Note to self: Don’t forget to thank God.
“I’ve heard many technical musicians, but these days it’s hard to find up-and-coming violinists who have both mechanics and musicality.”
Such effusing compliment. On what basis?
“It’s nothing, sir.” Ivan shrugged. “Christmas music. Well, I don’t mean that Christmas music is nothing, but that it’s not that difficult—”
“Oh, I didn’t mean your musicality tonight. Someone emailed me the link to the Oglethorpe Charity Dinner videos on YouTube. I saw your execution of the Flight of the Bumble Bee. Mechanics is one thing, but mechanics plus musicality—you know what I mean.”
Ivan nodded. In his mind he wondered. Who is that someone who emailed this man the video links?
“That didn’t impress me as much as Paganini. I’m a big fan of Paganini. Your Caprice tone—exquisite. Juilliard, right?”
“How did you know, sir?”
“A little bumble bee told me.” The man pressed a business card in Ivan’s hand. “Call me when your SISO season is over. Don’t call me before then, as we obviously don’t want to interrupt your season and make Petrocelli unhappy.”
Ivan looked at the card.
Whoa! National Pops Orchestra!
He could hardly speak. Ivan whirled out of the cathedral foyer. All he could think about was that his career was finally taking off again.
“Hey, man.” The straps to the backpack hanging off Art’s shoulders fitted a bit tightly on the big man. “I see the harpist has a thing for you.”
“Huh? What?”
&
nbsp; “Focus, Ivan.” Art popped a chewing gum into his mouth and offered Ivan some. “I was referring to the woman with you earlier. You know, the one in front of the camera inside such a sacred house of worship.”

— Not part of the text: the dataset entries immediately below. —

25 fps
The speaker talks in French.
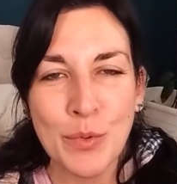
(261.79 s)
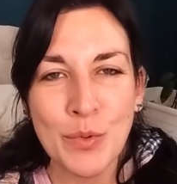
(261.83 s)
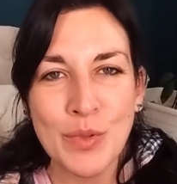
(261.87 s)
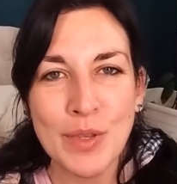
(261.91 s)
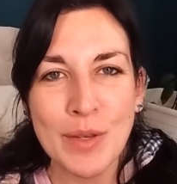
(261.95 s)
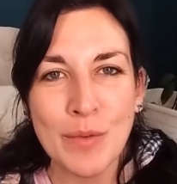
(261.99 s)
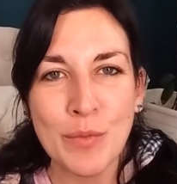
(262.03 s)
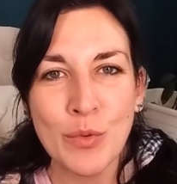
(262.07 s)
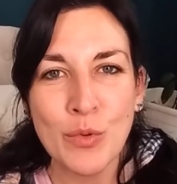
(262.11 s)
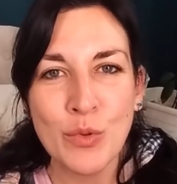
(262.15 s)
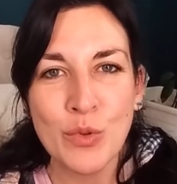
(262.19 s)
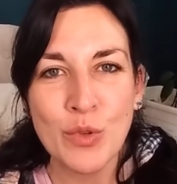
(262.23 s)
que
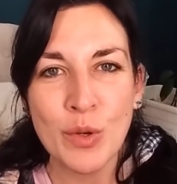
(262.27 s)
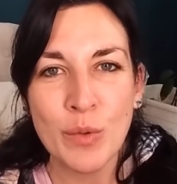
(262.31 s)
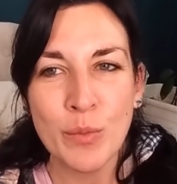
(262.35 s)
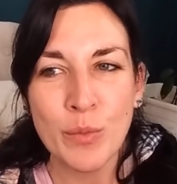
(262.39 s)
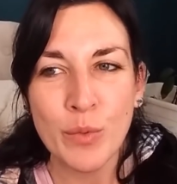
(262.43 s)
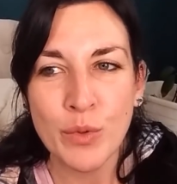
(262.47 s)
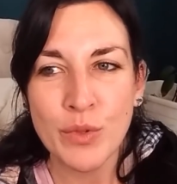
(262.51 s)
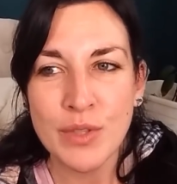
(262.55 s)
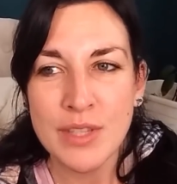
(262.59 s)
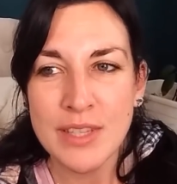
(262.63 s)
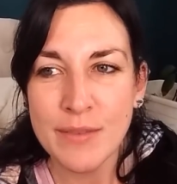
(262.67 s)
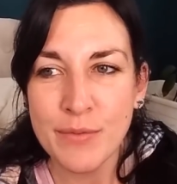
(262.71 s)
ça vous
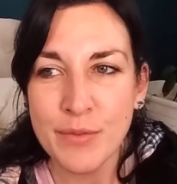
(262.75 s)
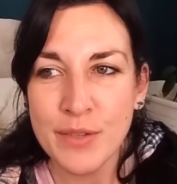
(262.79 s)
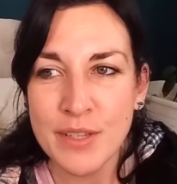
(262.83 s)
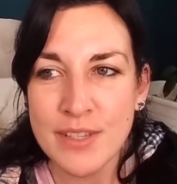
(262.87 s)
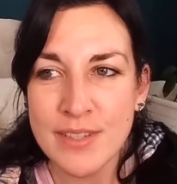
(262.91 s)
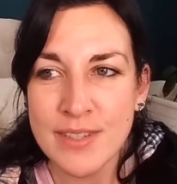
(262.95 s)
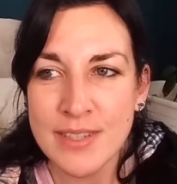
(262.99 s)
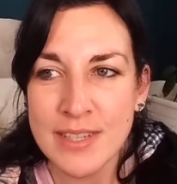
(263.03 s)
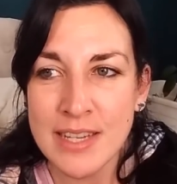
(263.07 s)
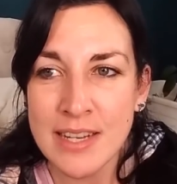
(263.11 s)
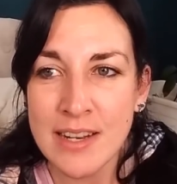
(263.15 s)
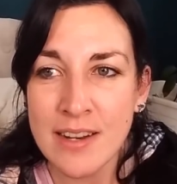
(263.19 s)
semble
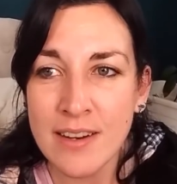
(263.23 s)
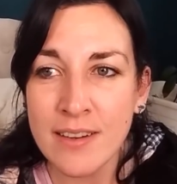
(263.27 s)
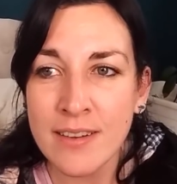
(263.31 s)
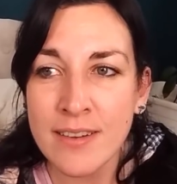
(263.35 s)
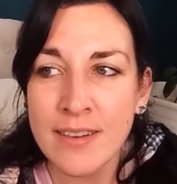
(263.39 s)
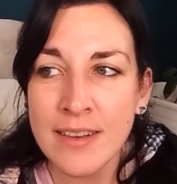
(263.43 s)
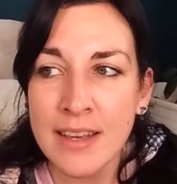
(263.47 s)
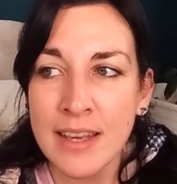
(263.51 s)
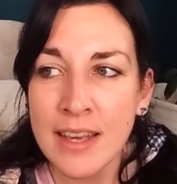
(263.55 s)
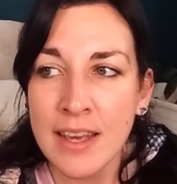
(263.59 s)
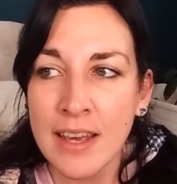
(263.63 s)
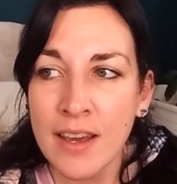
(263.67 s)
difficile,
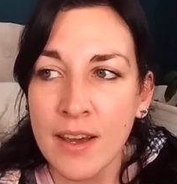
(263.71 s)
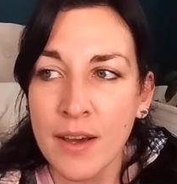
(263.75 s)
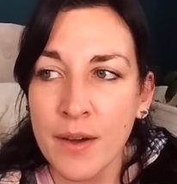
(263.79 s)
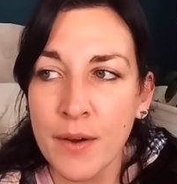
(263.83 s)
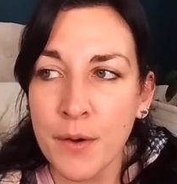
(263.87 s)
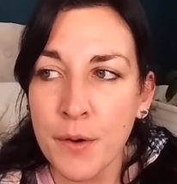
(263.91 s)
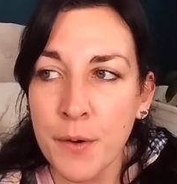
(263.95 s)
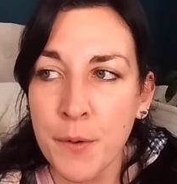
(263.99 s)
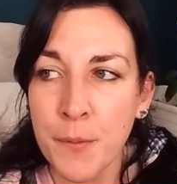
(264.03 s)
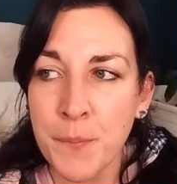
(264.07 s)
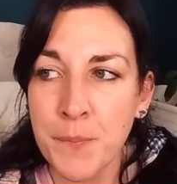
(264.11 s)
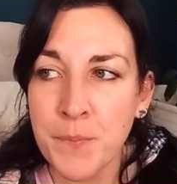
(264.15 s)

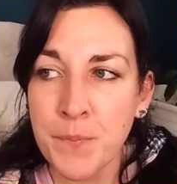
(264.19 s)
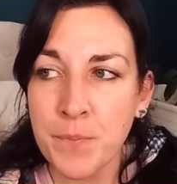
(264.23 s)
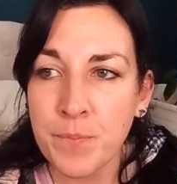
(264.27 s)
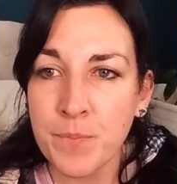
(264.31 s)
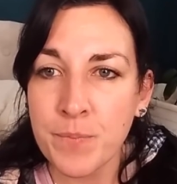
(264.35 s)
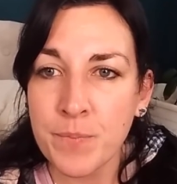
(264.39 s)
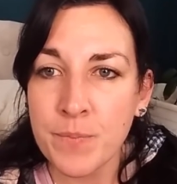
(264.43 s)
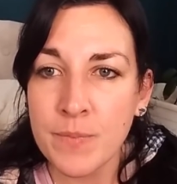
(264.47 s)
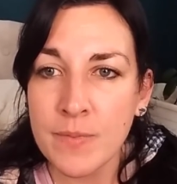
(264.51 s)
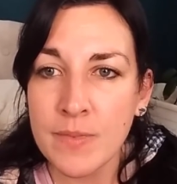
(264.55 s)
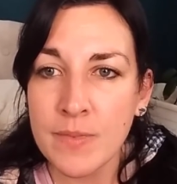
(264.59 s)
euh,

Ivan groaned. “You saw that too? We dated once. Briefly. She doesn’t understand it’s over.”
“Tell her.”
“I did. Plenty of times.” Ivan went out the front door, where two short flights of steps would take them to the brick sidewalk. “You giving relationship advice now?”
“For a fee I can give any advice. I’m heading back to the hotel. If you want, I can give you a ride in my rental. It has a nice sound system. And fine music.”

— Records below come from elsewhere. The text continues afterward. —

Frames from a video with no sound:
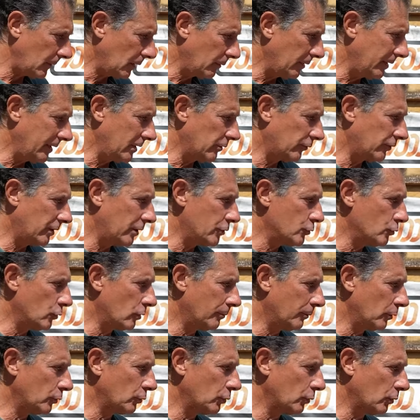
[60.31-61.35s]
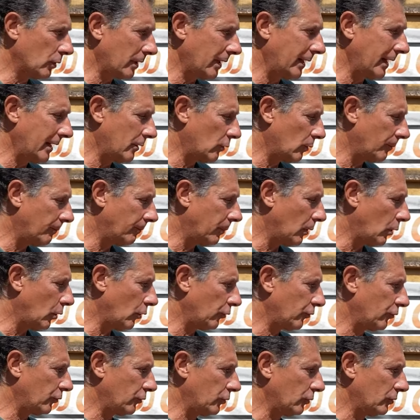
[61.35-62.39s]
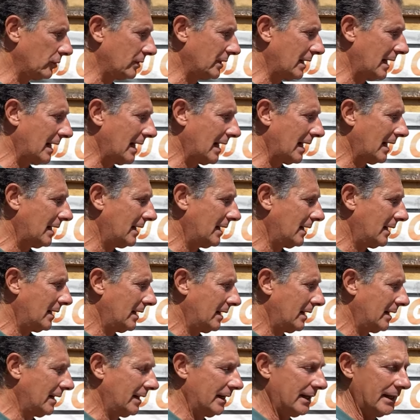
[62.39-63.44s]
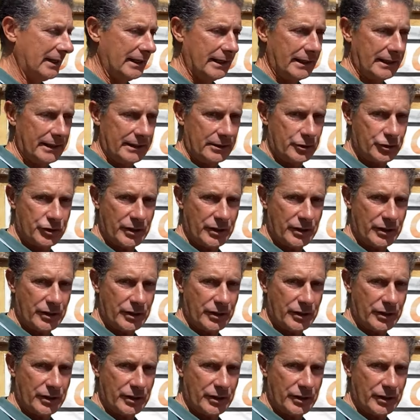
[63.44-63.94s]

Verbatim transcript: Quindi lo stage 1 motore è composto da eh,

“Unlike tonight’s delicate numbers?” Ivan looked around. The tour bus was nowhere to be found. He could go back inside and wait for those introductions that hadn’t come. He had thought that he might meet some ASO people after the concert. He had been hoping for some introductions. A few pats on the back about their performances.

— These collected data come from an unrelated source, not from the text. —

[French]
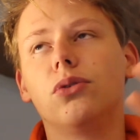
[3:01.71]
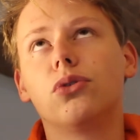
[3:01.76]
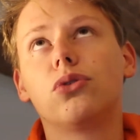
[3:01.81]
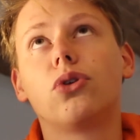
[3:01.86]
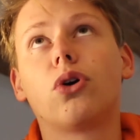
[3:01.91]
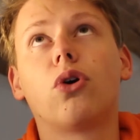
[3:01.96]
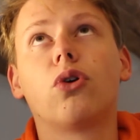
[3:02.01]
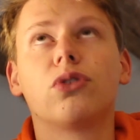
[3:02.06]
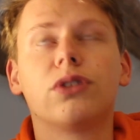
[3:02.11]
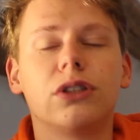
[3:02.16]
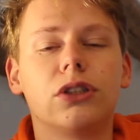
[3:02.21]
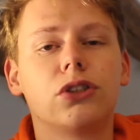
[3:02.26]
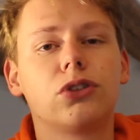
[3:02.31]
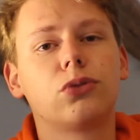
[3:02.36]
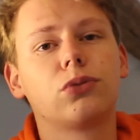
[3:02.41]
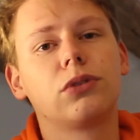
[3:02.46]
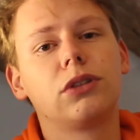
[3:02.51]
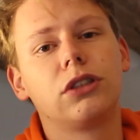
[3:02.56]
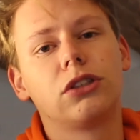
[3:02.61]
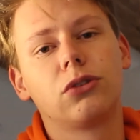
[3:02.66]
de
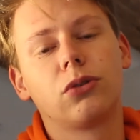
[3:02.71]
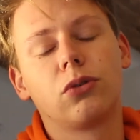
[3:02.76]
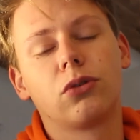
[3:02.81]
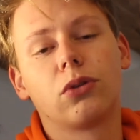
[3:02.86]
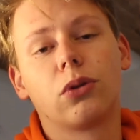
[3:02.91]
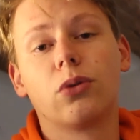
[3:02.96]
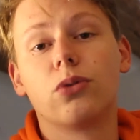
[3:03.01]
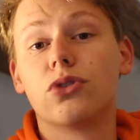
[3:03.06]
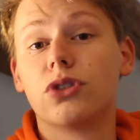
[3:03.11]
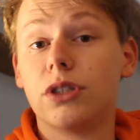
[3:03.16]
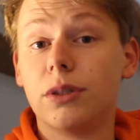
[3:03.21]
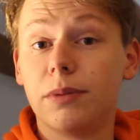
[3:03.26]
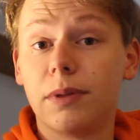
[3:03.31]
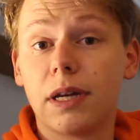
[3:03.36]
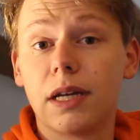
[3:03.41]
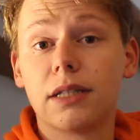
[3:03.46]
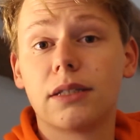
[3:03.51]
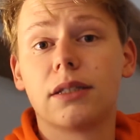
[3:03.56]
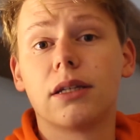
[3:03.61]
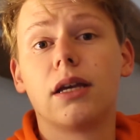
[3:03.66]
transition, disons, entre le
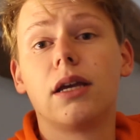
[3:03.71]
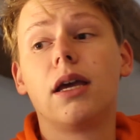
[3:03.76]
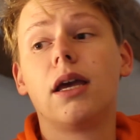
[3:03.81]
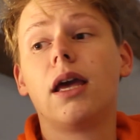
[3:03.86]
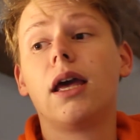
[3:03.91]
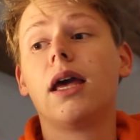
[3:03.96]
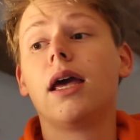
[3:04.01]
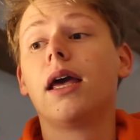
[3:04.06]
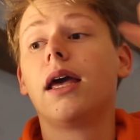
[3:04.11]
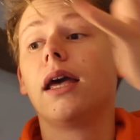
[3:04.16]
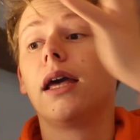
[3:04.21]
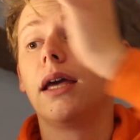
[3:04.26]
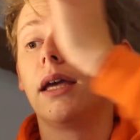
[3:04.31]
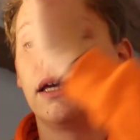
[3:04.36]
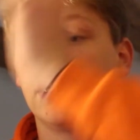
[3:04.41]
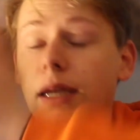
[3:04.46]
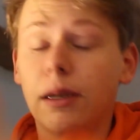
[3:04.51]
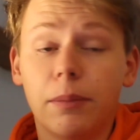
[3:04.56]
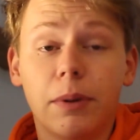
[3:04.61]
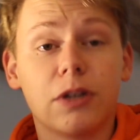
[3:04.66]
gymnase
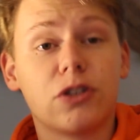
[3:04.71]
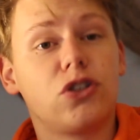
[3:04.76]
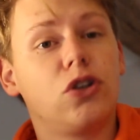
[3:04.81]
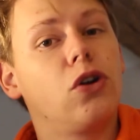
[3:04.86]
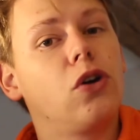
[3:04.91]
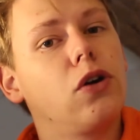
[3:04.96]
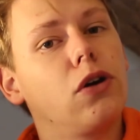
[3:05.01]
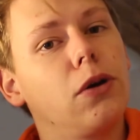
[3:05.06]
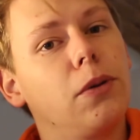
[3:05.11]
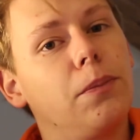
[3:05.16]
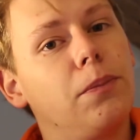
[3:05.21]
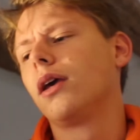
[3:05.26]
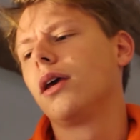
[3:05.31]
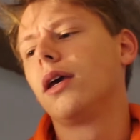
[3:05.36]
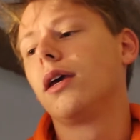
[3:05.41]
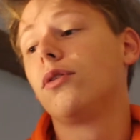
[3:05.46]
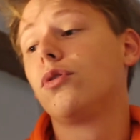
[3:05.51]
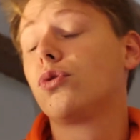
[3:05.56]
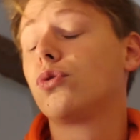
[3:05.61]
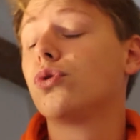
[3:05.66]
et le bachelor.
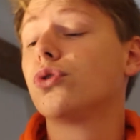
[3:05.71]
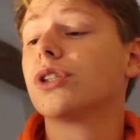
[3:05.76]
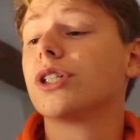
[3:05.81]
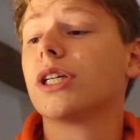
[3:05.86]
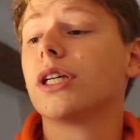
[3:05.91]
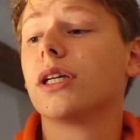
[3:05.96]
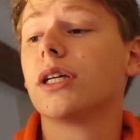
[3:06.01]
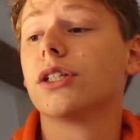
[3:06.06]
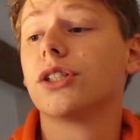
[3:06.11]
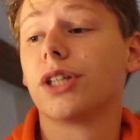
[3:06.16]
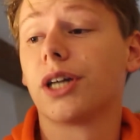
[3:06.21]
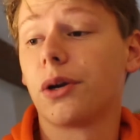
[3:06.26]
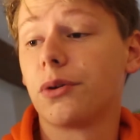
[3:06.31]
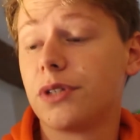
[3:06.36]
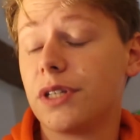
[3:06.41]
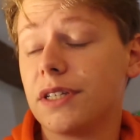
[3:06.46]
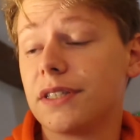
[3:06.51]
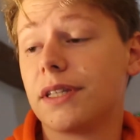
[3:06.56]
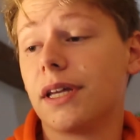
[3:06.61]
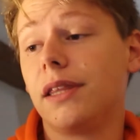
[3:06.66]
Et du coup, j'ai
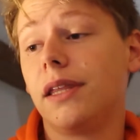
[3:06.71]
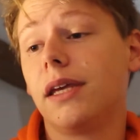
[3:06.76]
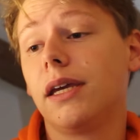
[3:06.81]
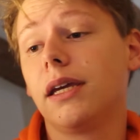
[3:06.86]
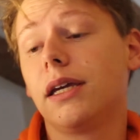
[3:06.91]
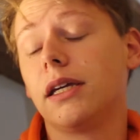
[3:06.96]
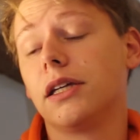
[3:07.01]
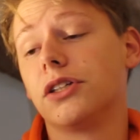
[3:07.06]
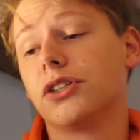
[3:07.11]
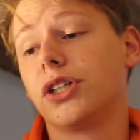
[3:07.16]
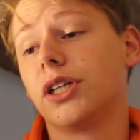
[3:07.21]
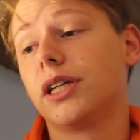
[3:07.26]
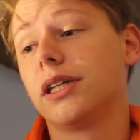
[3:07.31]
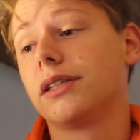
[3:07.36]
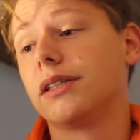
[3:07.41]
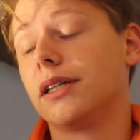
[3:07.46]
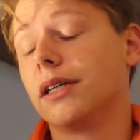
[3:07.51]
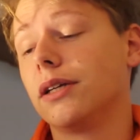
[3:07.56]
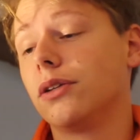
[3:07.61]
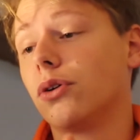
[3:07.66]
réussi cette année et j'ai
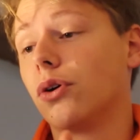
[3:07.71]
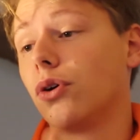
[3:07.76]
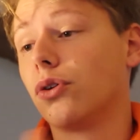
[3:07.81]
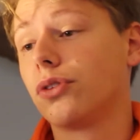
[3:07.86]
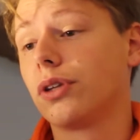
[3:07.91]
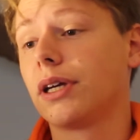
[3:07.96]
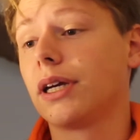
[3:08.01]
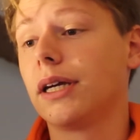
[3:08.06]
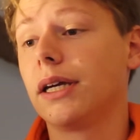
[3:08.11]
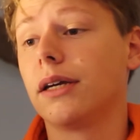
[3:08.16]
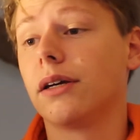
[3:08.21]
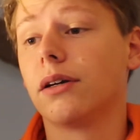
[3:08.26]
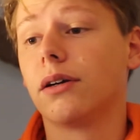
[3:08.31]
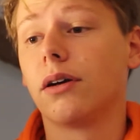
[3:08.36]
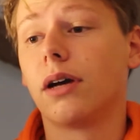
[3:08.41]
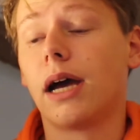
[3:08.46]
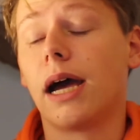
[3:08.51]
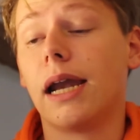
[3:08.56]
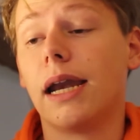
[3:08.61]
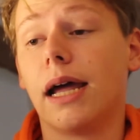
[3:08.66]
essayé de rentrer
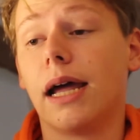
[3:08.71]
euh, à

Well, he did get a compliment from that representative of the National Pops Orchestra. That was big, wasn’t it? Maybe. Maybe not. It wasn’t Boston or London or Vienna.
I can’t get my hopes up too high.
The other people who had run into him before and after the concert and during the intermission had mostly been SISO members and a few patrons who couldn’t tell the difference between principal second violinist and first violin.
Ivan hadn’t talked to Conductor Petrocelli since the concert ended. Ivan doubted if Petrocelli had him in mind if he ran into any ASO bigwigs.
“I need some sleep before we head out to Charleston tomorrow. Let’s go.” Ivan motioned. “Where are you parked?”
“On the other side of Lafayette Square. Only place I could find parking.”
“Hope it doesn’t rain harder.”
It didn’t. The drizzle dissipated as Ivan and Art crossed East Harris Street. It might’ve been quicker if they cut through Lafayette Square, but it was covered with trees. The streets had lights. Ivan followed Art down Abercorn and then he couldn’t remember the streets beyond that. They climbed into Art’s SUV and headed toward River Street.